From the right drawer he lifted a stack of yellow paper and reread what he’d written in the same small, precise hand he’d employed while waiting out his retirement in the records room in San Francisco. He reread it from the beginning as always, scratching out passages that struck him as prosy and inserting additional information in the margins, which he’d left wide for the purpose. The Chief had often said that if he ever tired of the field he could apply for a post in bookkeeping; after the Buckner debacle the remark had seemed not so much a compliment as a threat.

He caught himself stroking his chin; there’d been no beard there for years. That blasted book had sidetracked him. One of the reasons he’d started this comprehensive history of the Agency was to expel the nattering memories of his past, as well as to audit the account.

The Wild West: No grand exposition, that: rather a roadside carnival. Hundreds of hacks had squandered tons of paper and gallons of ink on midnight rides and gunplay; which, if one were to lift them from the record, would have no effect on how it had come out. Dakota would have been divided, the Indian question resolved, and the frontier closed regardless of which side emerged intact from the O.K. Corral fight, whether William Bonney was slain from ambush or escaped to old Mexico, or if Buffalo Bill had chosen black tie and tails over feathers and buckskin. Washington was the big top, Tombstone and Deadwood a sideshow at best. Historians were crows, hopping over treasure to snatch up bright scraps of tin and deposit them at the feet of spectators who— thanks to them—would never know the difference.

His face ached; the scowl might have set permanently but for the interruption of a tap on his door. He shoved himself away from the desk and got up to answer it.

“A gentleman to see you, sir.” Mrs. Balfour, his landlady, extended a card in a large hand with veins on the back as thick as a man’s. She was a tall Scot who held her hair fast with glittering pins and kept snuff in a hinged locket around her neck.

He took the card, read again the name Charles Gebhardt, Esq. “I don’t suppose he said what he wants.”

“No, sir, and it wasn’t my business to ask.”

In truth he couldn’t imagine what circumstances would lead this woman to ask any sort of question, including whether she should allow the man up. They exchanged meaningless nods and she went back downstairs.
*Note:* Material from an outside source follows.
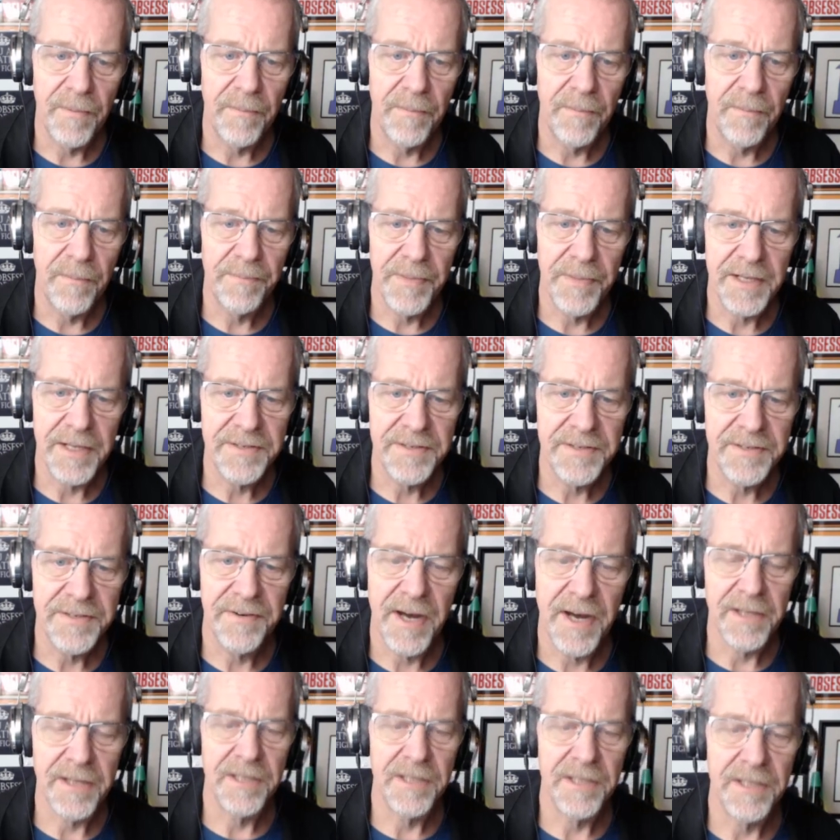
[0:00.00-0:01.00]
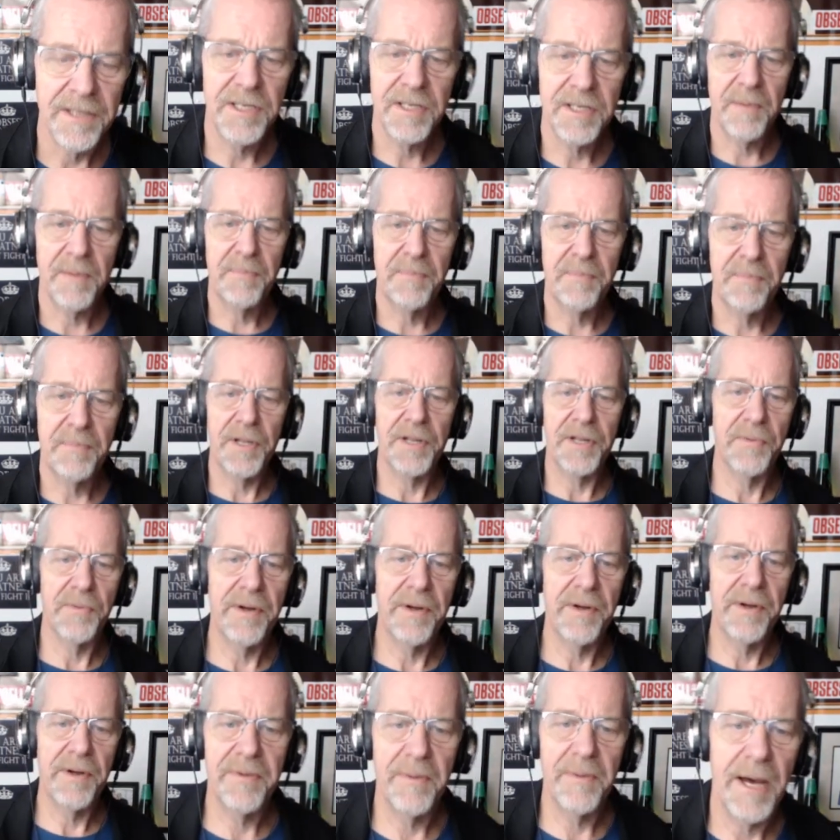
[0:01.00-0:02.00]
That's fine. You just got to pull it away from
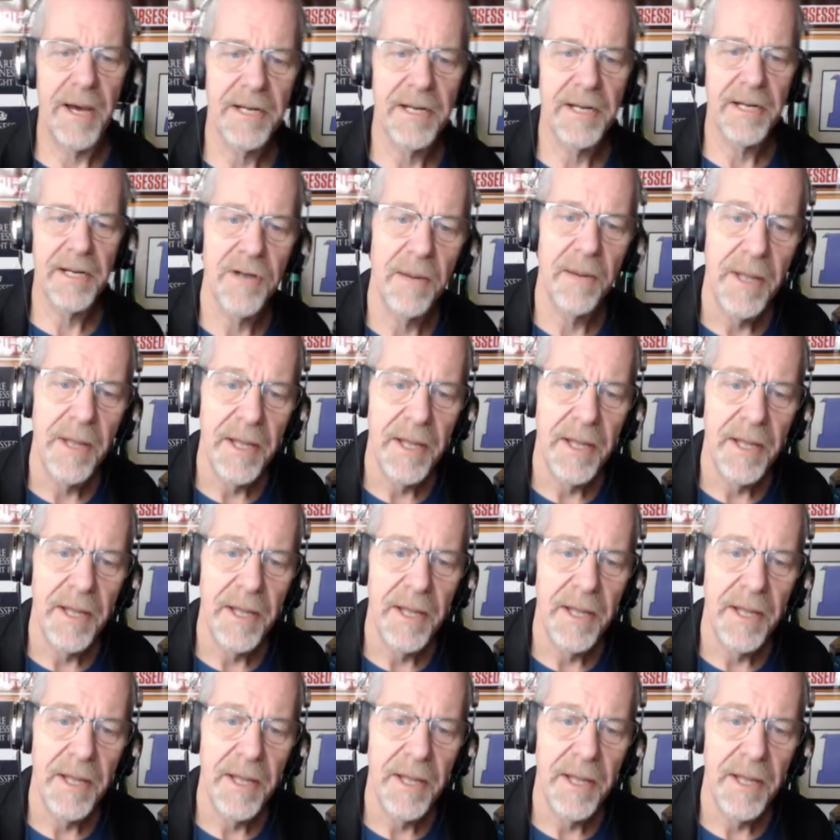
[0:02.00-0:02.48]
the backdrop.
He remained in the doorway while the visitor ascended the last flight. At the top they stood not quite face to face; the man was two inches shorter and thicker in the torso, with a nose straight as a plumb and big ears that stuck out like spread clamshells. His smile was broad as well, overabundantly friendly, and furnished with teeth too white and even for trust: a salesman’s smile. Larger-than-life features on a larger-than-life head. They belonged on a billboard.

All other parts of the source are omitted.